Segment Start: Excerpted records

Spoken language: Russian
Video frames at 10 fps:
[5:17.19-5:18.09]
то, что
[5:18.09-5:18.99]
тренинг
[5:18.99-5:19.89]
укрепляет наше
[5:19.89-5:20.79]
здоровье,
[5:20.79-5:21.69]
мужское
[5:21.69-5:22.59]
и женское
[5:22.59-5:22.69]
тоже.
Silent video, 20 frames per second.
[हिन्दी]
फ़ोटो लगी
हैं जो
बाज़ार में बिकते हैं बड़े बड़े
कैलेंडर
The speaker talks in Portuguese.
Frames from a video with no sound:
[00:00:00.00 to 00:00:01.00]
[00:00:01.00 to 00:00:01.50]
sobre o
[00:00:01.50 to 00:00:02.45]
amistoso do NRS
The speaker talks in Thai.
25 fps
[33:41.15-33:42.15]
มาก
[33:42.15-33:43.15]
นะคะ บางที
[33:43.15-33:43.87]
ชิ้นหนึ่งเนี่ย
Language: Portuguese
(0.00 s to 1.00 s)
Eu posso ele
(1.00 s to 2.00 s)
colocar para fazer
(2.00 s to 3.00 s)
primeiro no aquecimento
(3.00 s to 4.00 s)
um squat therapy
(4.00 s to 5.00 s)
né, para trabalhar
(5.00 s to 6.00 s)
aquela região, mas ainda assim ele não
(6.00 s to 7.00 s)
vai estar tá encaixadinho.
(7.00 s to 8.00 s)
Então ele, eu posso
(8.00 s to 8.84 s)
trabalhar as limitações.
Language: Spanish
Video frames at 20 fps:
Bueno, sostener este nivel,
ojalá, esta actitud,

Segment End: Excerpted records

Using only the entries above, output the line with "Video frames at 10", the line with "Silent video, 20 frames per second.", and all lines between them, exactly as they stand.

▸ Expected answer:
Video frames at 10 fps:
[5:17.19-5:18.09]
то, что
[5:18.09-5:18.99]
тренинг
[5:18.99-5:19.89]
укрепляет наше
[5:19.89-5:20.79]
здоровье,
[5:20.79-5:21.69]
мужское
[5:21.69-5:22.59]
и женское
[5:22.59-5:22.69]
тоже.
Silent video, 20 frames per second.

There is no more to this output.